### EXERCISE INSTRUCTIONS
The required result is every line of the records that includes "Vietnamese".

### GIVEN RECORDS
******

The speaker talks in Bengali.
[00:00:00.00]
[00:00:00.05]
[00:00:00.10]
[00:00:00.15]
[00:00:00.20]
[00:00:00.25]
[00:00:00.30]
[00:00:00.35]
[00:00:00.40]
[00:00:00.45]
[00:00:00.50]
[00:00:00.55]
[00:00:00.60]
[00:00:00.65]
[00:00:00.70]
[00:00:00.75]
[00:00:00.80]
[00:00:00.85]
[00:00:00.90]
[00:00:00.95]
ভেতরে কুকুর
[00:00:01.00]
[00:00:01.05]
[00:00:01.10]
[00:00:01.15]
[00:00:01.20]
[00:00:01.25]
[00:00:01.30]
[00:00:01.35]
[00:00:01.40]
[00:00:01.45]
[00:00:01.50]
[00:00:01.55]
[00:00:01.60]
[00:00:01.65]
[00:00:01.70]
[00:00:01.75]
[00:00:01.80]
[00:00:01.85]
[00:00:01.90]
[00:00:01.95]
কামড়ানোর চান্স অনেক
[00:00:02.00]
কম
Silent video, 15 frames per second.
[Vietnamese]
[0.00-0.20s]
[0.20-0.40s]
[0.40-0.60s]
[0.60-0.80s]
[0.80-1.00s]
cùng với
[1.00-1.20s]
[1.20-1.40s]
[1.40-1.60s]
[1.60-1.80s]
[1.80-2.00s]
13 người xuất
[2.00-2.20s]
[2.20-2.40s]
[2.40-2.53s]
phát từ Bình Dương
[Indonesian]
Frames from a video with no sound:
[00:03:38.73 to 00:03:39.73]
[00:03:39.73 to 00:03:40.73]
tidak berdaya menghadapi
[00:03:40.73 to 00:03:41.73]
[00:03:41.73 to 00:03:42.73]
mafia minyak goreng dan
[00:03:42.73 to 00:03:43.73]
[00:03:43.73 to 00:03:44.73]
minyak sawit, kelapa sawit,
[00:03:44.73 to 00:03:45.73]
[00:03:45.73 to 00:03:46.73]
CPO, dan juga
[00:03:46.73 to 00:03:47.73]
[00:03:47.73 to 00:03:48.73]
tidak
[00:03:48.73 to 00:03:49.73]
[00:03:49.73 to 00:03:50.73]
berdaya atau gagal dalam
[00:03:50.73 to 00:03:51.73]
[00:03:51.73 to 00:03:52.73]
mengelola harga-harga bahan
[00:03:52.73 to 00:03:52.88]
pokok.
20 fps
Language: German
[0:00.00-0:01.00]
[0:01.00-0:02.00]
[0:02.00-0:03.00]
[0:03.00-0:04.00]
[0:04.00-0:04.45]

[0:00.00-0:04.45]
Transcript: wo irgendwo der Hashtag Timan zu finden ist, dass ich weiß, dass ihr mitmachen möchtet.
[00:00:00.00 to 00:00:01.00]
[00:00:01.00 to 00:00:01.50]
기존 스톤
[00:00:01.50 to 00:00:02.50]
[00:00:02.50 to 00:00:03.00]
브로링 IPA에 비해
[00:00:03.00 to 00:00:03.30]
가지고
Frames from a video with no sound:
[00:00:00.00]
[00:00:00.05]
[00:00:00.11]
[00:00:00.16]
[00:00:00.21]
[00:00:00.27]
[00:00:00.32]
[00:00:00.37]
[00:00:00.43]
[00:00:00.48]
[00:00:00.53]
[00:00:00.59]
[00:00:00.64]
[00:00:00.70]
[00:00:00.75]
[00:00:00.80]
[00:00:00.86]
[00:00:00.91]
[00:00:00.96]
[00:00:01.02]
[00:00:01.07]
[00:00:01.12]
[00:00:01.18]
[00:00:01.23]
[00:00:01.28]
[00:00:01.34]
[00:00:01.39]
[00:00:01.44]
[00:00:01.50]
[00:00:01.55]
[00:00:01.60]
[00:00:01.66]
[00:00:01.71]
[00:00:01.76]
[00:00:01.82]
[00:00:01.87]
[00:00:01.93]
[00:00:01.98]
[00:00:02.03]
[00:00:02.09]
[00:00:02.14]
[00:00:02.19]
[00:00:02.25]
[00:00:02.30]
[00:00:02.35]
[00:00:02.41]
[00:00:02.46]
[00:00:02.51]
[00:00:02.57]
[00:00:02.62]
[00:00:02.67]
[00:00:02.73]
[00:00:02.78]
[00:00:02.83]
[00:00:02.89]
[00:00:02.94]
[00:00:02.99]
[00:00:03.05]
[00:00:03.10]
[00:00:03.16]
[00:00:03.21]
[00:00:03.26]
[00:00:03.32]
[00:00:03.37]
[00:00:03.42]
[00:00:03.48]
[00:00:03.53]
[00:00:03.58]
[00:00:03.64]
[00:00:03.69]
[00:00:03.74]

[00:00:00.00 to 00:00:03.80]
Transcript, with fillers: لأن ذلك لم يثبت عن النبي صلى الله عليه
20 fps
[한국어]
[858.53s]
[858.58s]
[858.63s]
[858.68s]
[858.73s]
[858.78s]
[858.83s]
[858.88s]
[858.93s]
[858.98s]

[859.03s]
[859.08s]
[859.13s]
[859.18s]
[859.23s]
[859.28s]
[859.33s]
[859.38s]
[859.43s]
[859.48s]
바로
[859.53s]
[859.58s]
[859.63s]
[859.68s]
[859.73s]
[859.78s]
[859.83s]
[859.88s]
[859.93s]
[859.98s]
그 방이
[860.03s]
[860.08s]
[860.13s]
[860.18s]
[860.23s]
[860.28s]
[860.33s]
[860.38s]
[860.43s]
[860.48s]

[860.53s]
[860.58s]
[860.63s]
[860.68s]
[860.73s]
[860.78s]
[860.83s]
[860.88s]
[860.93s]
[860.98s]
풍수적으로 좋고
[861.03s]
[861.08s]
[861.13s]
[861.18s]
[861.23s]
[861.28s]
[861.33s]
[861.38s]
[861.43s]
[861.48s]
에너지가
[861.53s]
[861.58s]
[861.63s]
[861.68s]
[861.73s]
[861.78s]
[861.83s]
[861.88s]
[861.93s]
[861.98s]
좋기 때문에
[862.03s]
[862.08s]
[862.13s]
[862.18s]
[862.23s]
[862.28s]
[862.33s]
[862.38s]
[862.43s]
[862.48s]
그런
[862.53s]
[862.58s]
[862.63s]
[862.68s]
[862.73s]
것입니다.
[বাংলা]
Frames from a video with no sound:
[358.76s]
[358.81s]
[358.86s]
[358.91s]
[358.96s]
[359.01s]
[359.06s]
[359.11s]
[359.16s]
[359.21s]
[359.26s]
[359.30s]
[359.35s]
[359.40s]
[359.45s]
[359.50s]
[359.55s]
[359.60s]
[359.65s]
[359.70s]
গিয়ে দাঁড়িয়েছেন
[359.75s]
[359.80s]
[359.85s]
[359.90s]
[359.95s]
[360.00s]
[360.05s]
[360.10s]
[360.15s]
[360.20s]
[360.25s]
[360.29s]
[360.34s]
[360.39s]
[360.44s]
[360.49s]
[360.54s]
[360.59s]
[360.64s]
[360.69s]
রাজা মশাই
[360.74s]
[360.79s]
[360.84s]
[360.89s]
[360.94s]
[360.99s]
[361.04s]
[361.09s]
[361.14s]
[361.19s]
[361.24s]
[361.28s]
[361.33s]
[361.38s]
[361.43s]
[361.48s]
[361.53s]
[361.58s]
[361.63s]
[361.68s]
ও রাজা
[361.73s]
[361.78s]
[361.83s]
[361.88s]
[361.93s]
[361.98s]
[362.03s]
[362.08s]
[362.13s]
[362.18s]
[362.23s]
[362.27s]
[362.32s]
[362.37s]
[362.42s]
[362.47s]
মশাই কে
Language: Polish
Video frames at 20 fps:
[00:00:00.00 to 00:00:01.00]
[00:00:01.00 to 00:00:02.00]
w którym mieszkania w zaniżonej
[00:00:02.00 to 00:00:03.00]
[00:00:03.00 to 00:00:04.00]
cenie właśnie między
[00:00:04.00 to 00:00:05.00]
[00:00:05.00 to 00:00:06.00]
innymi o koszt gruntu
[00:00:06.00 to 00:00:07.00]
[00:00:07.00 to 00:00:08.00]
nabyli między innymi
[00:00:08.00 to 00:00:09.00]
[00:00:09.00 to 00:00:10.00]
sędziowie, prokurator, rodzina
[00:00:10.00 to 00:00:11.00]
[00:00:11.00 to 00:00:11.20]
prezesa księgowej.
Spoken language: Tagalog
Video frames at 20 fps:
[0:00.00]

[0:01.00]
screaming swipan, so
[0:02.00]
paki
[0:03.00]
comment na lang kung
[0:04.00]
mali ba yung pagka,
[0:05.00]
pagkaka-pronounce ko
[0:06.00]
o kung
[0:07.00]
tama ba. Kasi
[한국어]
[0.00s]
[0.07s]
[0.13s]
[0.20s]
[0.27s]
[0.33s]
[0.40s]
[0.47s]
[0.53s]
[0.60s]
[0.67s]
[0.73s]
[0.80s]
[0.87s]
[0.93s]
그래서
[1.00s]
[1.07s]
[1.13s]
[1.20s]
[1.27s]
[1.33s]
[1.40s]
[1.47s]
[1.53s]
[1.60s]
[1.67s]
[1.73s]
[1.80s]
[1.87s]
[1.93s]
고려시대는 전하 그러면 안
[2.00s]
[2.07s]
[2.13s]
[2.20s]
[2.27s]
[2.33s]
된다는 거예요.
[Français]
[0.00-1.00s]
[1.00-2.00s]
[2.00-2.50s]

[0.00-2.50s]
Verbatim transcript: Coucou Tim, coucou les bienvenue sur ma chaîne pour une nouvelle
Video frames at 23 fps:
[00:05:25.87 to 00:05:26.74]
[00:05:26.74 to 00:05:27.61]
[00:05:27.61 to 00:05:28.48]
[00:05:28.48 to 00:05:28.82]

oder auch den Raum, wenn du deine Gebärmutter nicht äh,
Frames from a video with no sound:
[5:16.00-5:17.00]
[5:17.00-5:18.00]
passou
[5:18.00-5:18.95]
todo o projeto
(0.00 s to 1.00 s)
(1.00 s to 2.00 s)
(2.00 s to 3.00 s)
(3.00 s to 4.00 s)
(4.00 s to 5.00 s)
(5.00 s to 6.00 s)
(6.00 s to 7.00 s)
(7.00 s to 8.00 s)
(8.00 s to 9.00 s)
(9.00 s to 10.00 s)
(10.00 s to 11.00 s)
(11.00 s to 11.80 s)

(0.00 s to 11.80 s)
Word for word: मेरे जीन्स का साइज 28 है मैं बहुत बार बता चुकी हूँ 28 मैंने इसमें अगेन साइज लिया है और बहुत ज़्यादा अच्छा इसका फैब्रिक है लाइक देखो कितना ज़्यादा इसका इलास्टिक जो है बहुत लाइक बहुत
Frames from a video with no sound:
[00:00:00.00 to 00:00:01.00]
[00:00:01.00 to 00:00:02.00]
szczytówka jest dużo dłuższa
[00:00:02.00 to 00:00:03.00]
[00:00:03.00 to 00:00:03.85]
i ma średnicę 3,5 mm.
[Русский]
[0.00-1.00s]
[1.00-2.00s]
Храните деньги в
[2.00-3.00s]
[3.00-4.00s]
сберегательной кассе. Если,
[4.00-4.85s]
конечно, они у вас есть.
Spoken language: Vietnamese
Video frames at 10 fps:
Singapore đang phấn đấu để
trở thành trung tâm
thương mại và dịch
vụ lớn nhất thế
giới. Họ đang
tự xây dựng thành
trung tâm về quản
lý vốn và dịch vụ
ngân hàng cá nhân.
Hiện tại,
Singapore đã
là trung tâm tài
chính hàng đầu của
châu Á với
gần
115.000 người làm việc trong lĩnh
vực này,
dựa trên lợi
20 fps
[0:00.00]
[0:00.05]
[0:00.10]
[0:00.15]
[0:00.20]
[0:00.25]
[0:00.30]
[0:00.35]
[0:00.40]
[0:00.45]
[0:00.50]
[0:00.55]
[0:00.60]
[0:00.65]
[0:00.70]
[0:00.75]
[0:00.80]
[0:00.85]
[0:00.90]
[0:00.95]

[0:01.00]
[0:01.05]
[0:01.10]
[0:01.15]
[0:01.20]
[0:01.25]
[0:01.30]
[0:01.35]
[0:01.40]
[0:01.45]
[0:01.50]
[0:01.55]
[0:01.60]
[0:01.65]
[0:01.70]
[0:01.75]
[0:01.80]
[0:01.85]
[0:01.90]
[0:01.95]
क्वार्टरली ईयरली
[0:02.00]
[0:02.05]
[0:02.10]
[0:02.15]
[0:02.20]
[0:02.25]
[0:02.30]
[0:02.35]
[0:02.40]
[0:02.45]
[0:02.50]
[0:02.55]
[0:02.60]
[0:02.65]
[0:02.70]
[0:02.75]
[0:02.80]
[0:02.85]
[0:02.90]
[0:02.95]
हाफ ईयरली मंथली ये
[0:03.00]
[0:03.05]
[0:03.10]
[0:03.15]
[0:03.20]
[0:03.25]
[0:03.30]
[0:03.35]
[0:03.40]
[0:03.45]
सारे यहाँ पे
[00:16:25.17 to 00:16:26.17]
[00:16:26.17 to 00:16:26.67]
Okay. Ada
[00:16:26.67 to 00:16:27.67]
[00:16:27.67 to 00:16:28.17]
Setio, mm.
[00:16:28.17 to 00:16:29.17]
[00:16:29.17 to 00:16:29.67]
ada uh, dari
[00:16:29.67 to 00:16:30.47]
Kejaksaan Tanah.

******

### ANSWER BOX
[Vietnamese]
Spoken language: Vietnamese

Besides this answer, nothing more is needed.